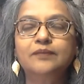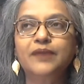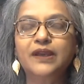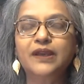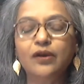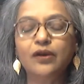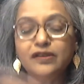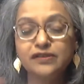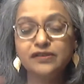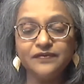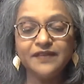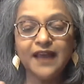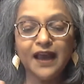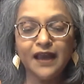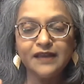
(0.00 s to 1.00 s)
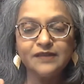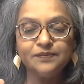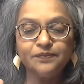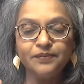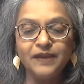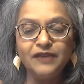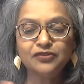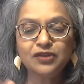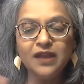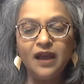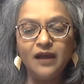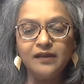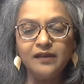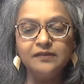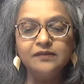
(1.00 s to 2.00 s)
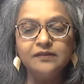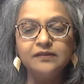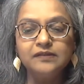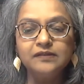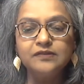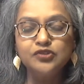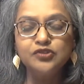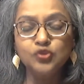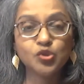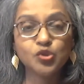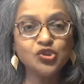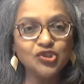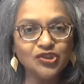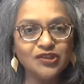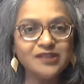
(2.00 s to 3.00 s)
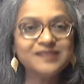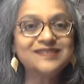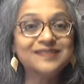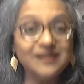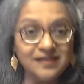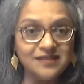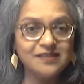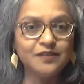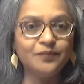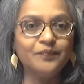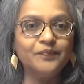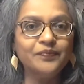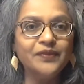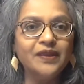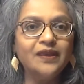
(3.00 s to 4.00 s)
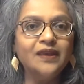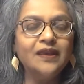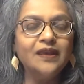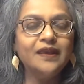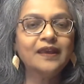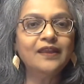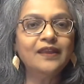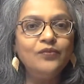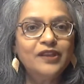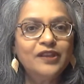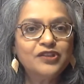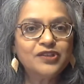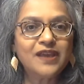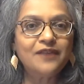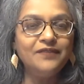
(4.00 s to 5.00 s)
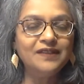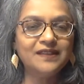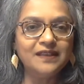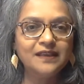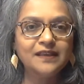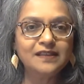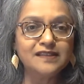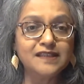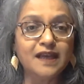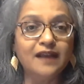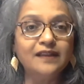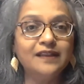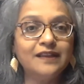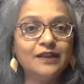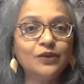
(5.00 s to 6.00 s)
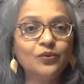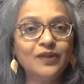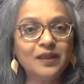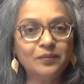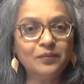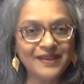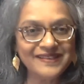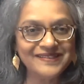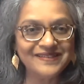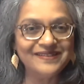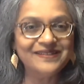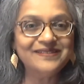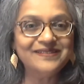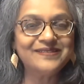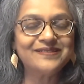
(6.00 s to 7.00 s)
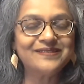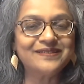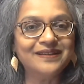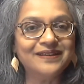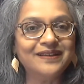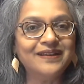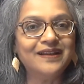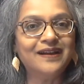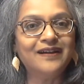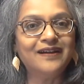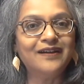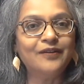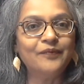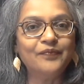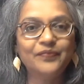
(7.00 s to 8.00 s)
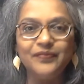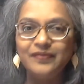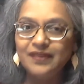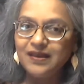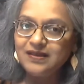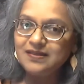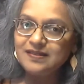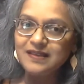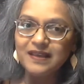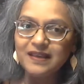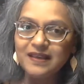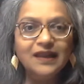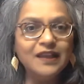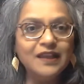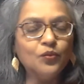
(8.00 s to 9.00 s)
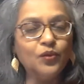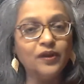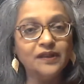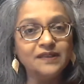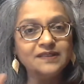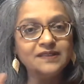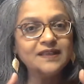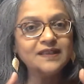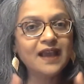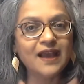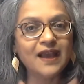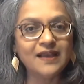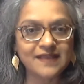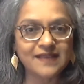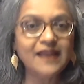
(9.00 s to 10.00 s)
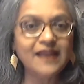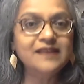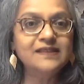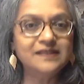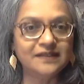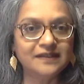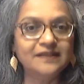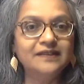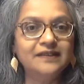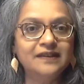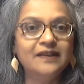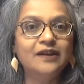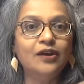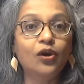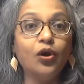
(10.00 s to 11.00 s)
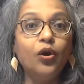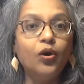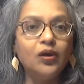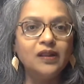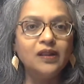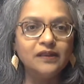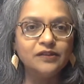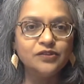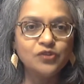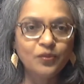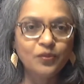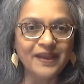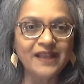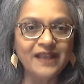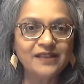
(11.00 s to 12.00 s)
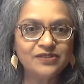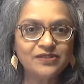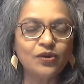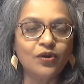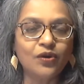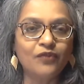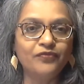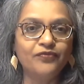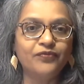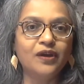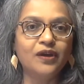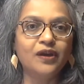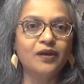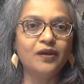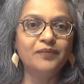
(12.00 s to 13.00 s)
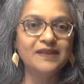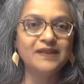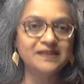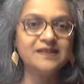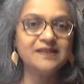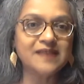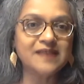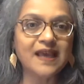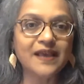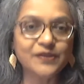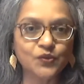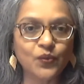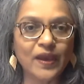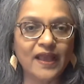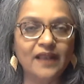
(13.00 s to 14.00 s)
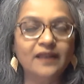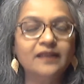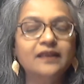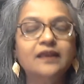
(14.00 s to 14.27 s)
because of that patriarchal social system in which everything is done, including business, um, this inequality has entered all domains of uh, business as well.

################

### Activity:
Return every line of the data above exactly, and omit all pictures.

### Finished task:
(0.00 s to 1.00 s)
(1.00 s to 2.00 s)
(2.00 s to 3.00 s)
(3.00 s to 4.00 s)
(4.00 s to 5.00 s)
(5.00 s to 6.00 s)
(6.00 s to 7.00 s)
(7.00 s to 8.00 s)
(8.00 s to 9.00 s)
(9.00 s to 10.00 s)
(10.00 s to 11.00 s)
(11.00 s to 12.00 s)
(12.00 s to 13.00 s)
(13.00 s to 14.00 s)
(14.00 s to 14.27 s)
because of that patriarchal social system in which everything is done, including business, um, this inequality has entered all domains of uh, business as well.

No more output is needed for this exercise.